According to an early theory, the LS has an important part in the septohippocampal system. This theory conceptualized the system as a network of emotion and affect processing nodes [19, 30,31,32]. Past studies have focused on the role of vHPC projections to LS in the regulation of anxiety [33]. However, to explore the function of LS projections to the ventral HPC, we failed to find a wanted effect on anxious and pain behavior. It is possible that the projection from hippocampus to LS is involved in the regulation of anxiety, and conversely, the projection from LS to hippocampus has no regulatory effect on anxiety, or there are differences in the participation of the projection from LS subregions to hippocampus in the regulation of anxiety. In this study, the participation of the projection from whole LS in the regulation of anxiety will eventually counteract the effect of each other. Differences in LS subregion projection to the downstream, and its role in the regulation of pain and anxiety will be the subject of our study. Manipulation of the other two pathways, LS-MPOA and LS-VTA circuits had no effect on both anxiety and pain.
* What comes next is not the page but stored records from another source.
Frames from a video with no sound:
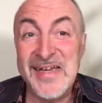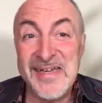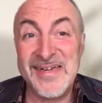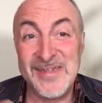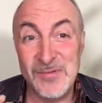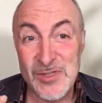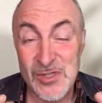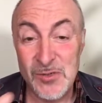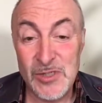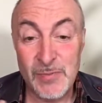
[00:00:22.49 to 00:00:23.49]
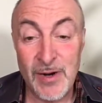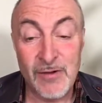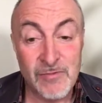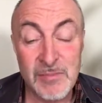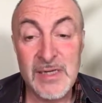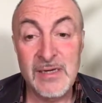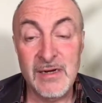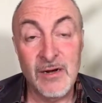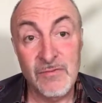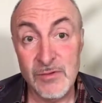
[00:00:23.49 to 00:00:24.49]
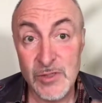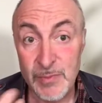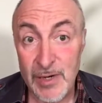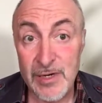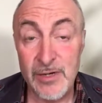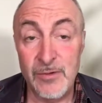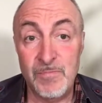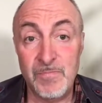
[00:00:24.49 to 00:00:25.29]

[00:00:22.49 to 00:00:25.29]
because it was so inspiring for me, and hopefully inspire you.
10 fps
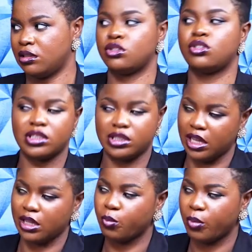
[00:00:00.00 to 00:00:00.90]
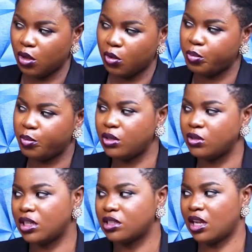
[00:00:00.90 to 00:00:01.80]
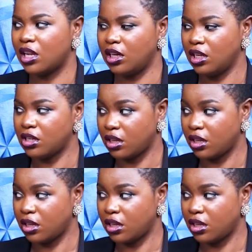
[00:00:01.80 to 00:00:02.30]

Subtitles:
Just stay at home and I'll be paying you that salary.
In classical lesions of the septum, including both its medial and lateral subdivisions, animals exhibit “septal rage,” marked by increased aggressiveness, hyperactivity, and hyperdefensive behaviors [34]. Reversible inactivation of the LS yielded similar phenotypes [35, 36]. These and other data have led to a prevailing view that LS output is anxiolytic, i.e., dampens fear or anxiety. However, other studies have implied an anxiogenic role for the LS [6]. This study did not distinguish the subregions of LS, and studied the role of overall LS in pain and anxiety, and LS activation induced the occurrence of pain and anxiety comorbidities. It remains to be determined whether a persistent anxiolytic pathways exists or if persistence is rather a unique property of circuits that elevate anxiety.
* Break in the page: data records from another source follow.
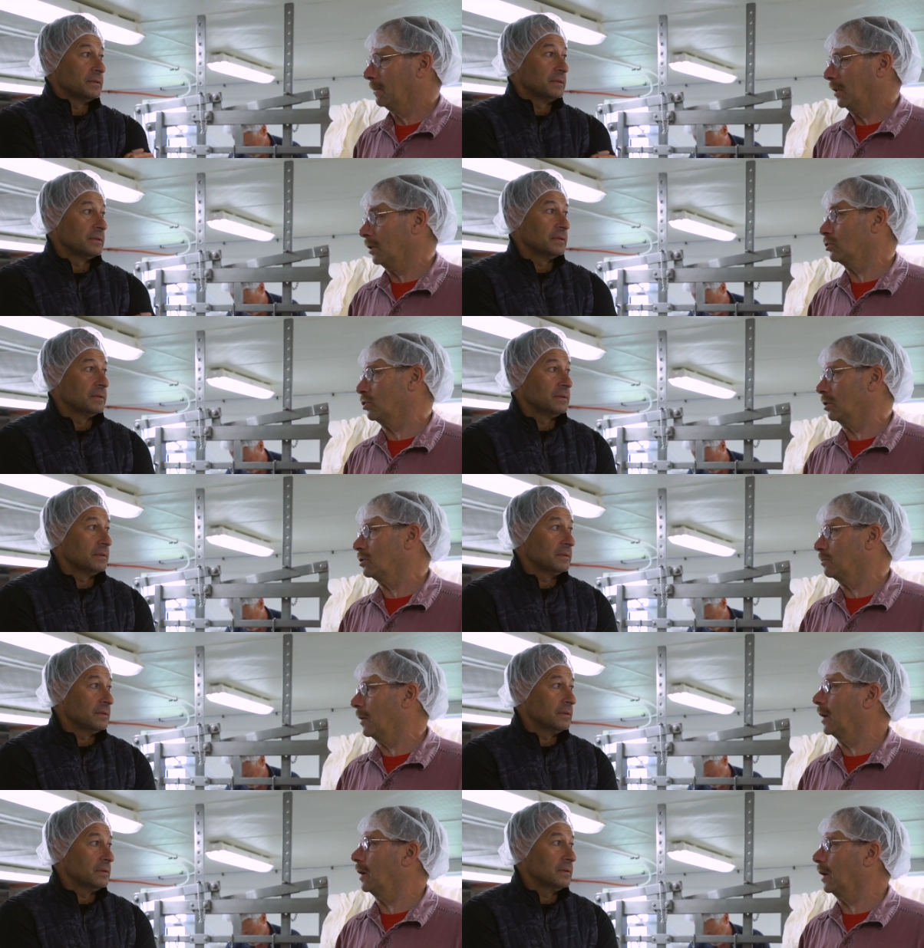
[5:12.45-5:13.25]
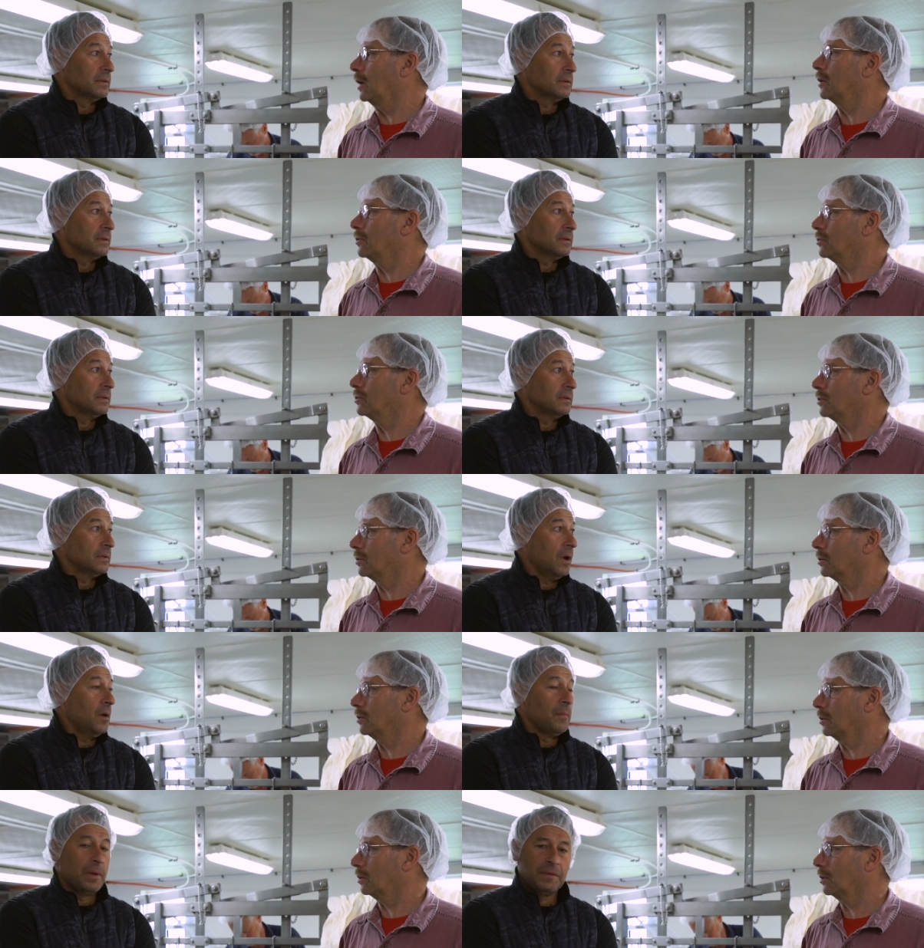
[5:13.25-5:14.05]
Speaker 1: it's it's Manhattan.
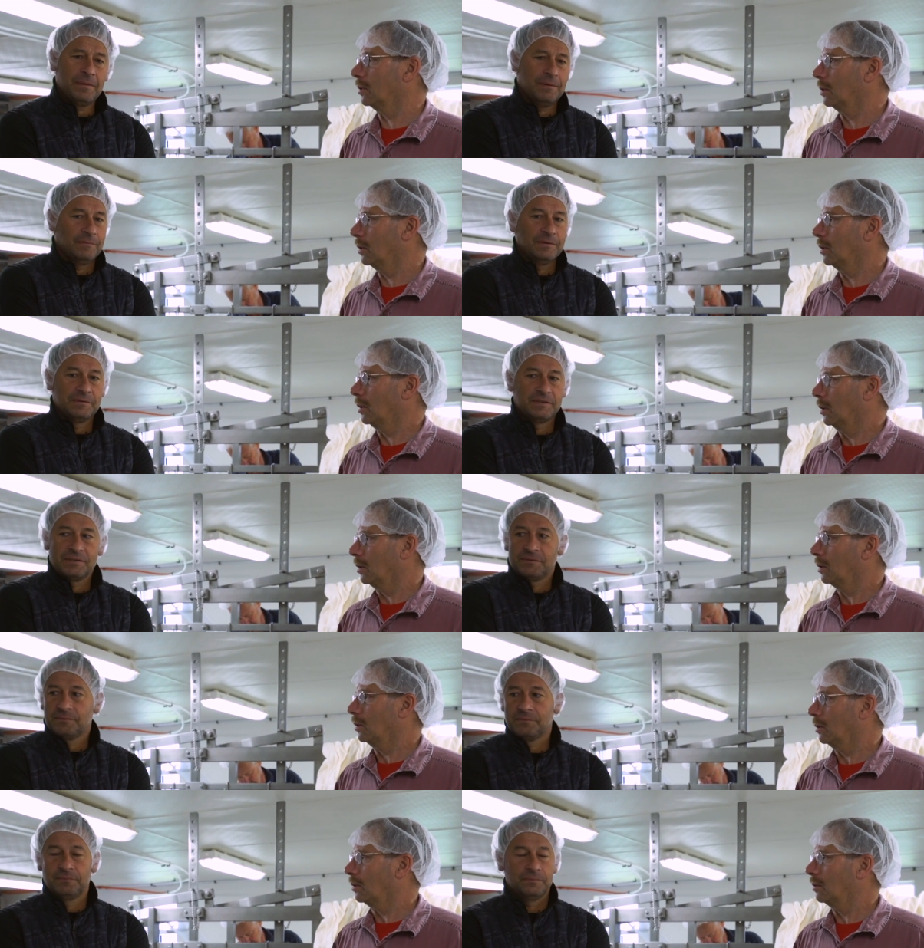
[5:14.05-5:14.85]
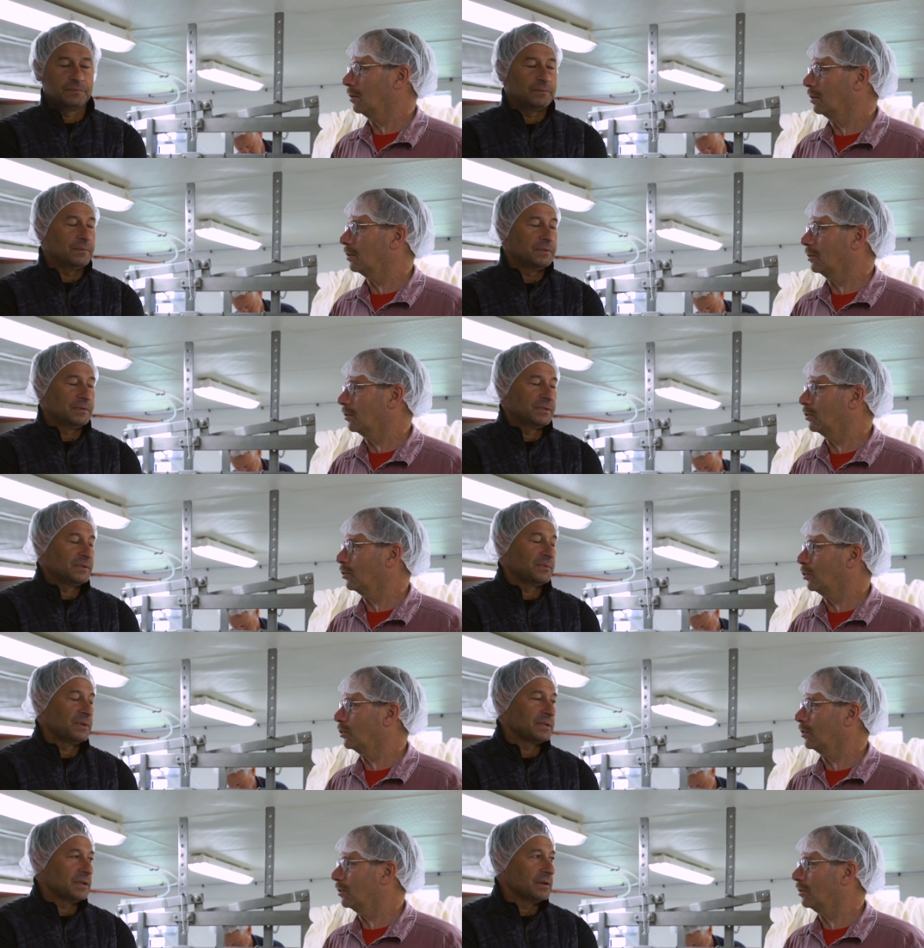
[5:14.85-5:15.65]
Oh man, we just we
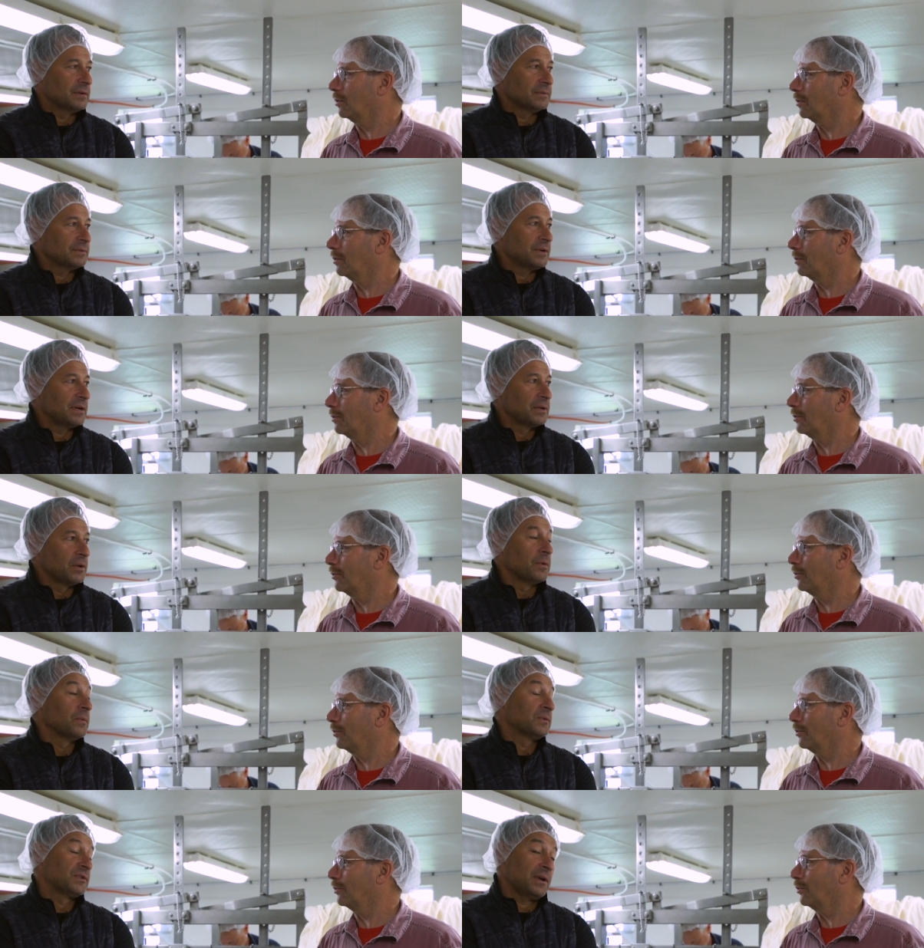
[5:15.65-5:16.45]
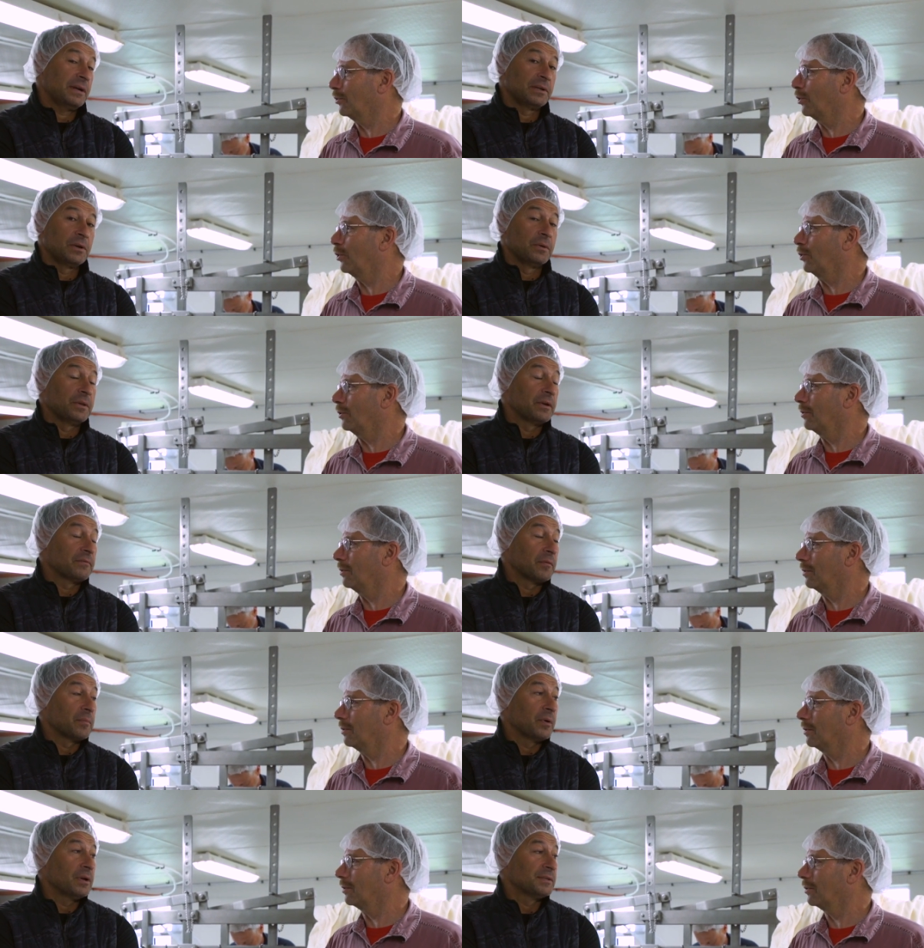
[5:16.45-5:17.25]
just went there tried to go tried to go
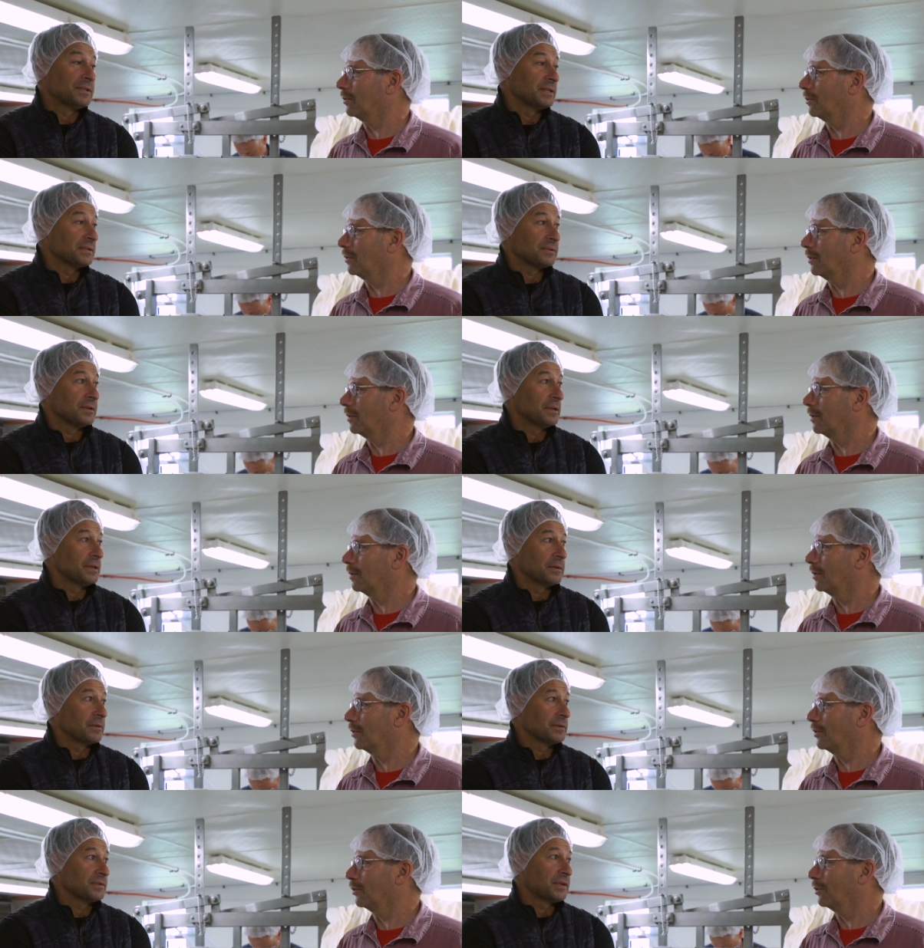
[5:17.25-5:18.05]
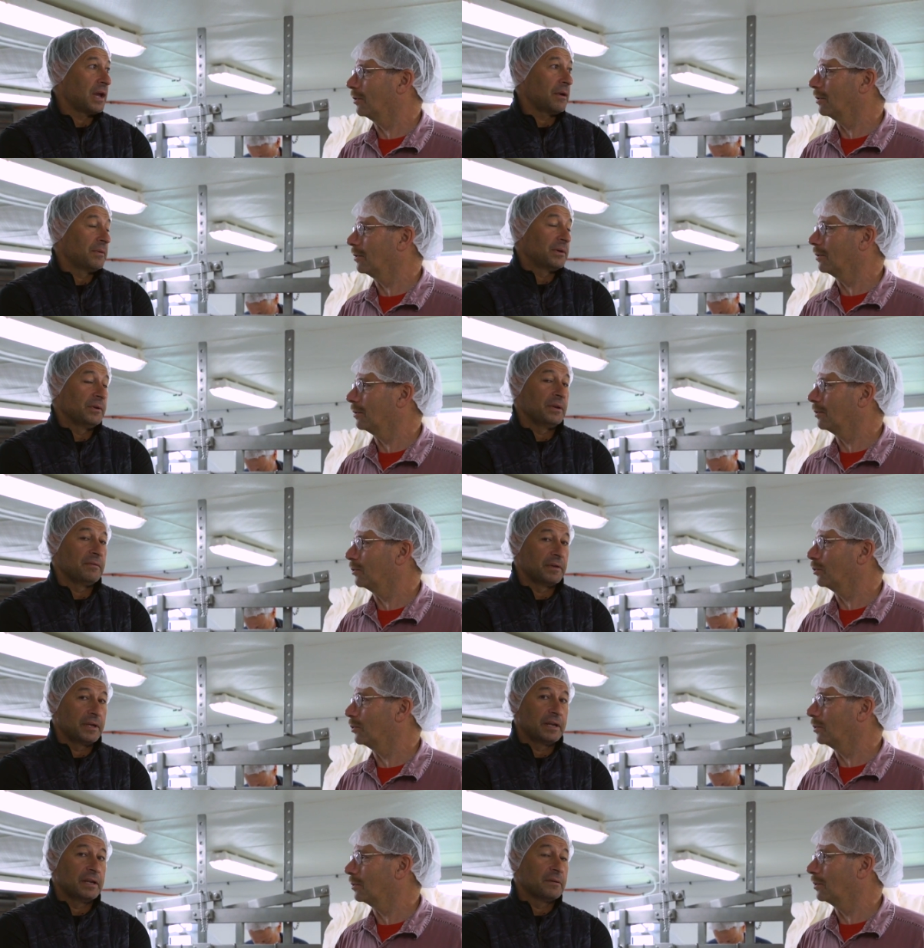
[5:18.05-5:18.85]
there for brunch yesterday. They were we couldn't
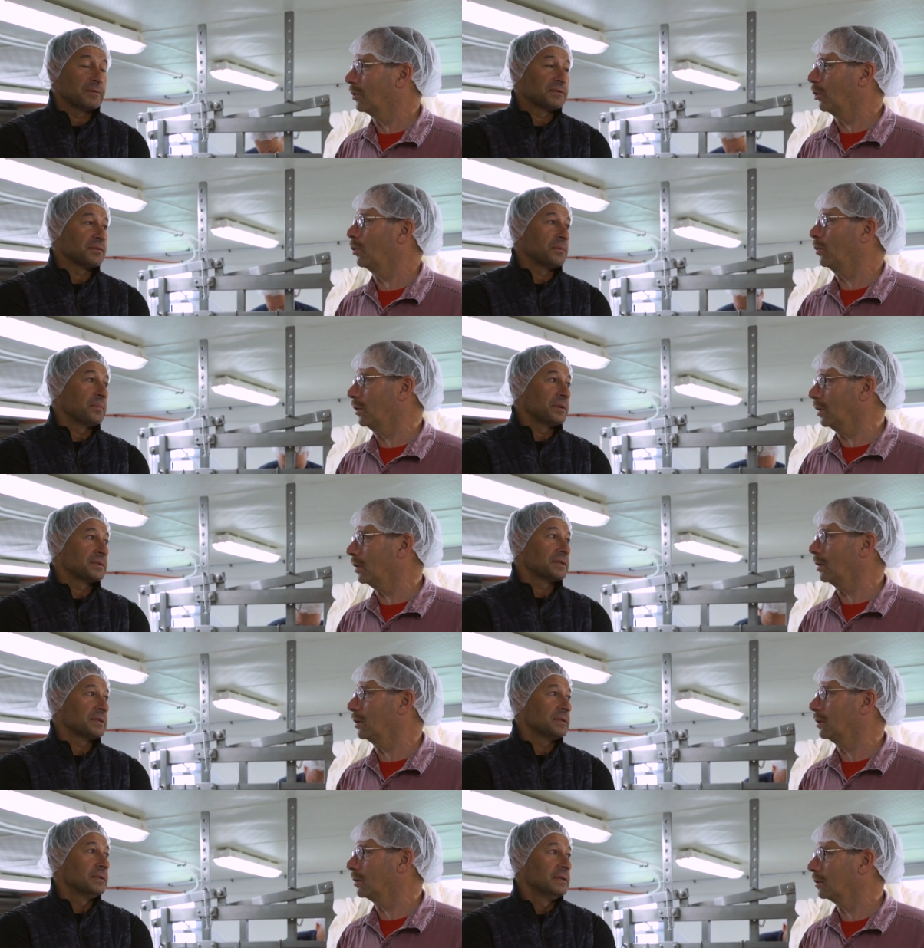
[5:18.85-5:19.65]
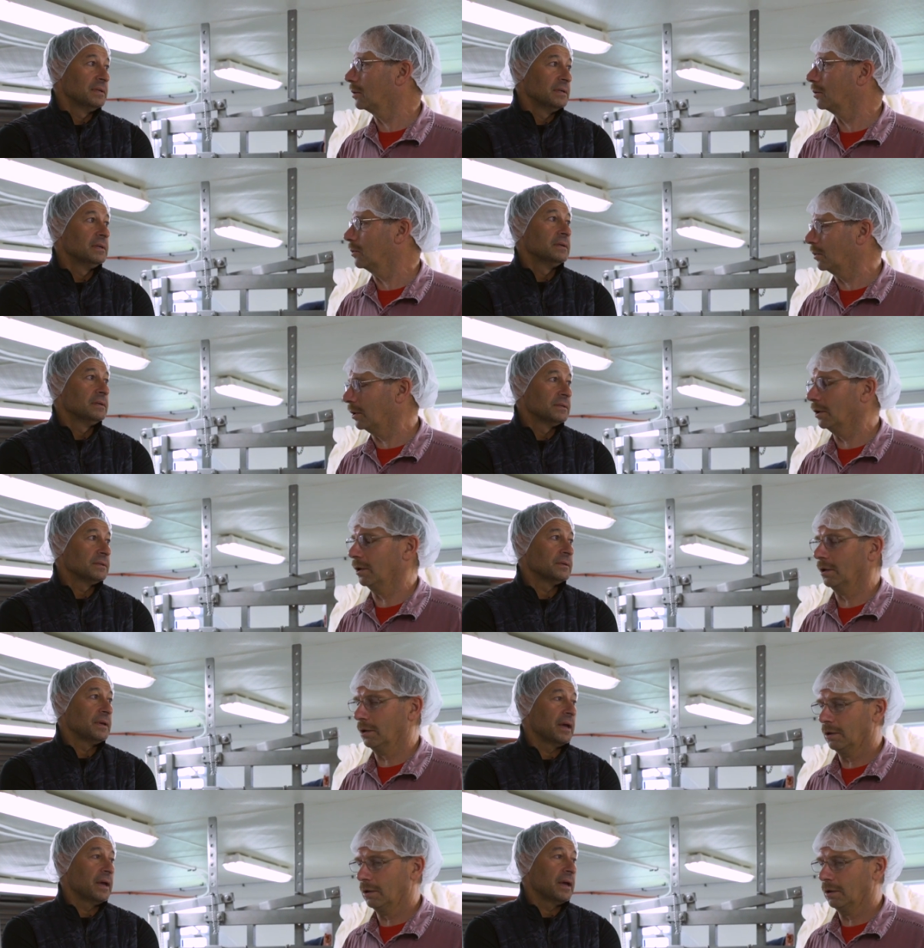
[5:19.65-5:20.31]
even get in. It was oh so really, busy. really. So,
In conclusion, our findings reveal the critical role of LS GABAergic neurons in the regulation of pain and anxiety comorbidities, and establish the role of GABAergic LS-to-HDB, LH-to-PAG, and LS-to- LH projections in the regulation of anxiety, pain, and both, respectively. Furthermore, strategies targeting neuronal circuits that include LH-projecting LS GABAergic neurons have therapeutic potential for pain and anxiety disorders.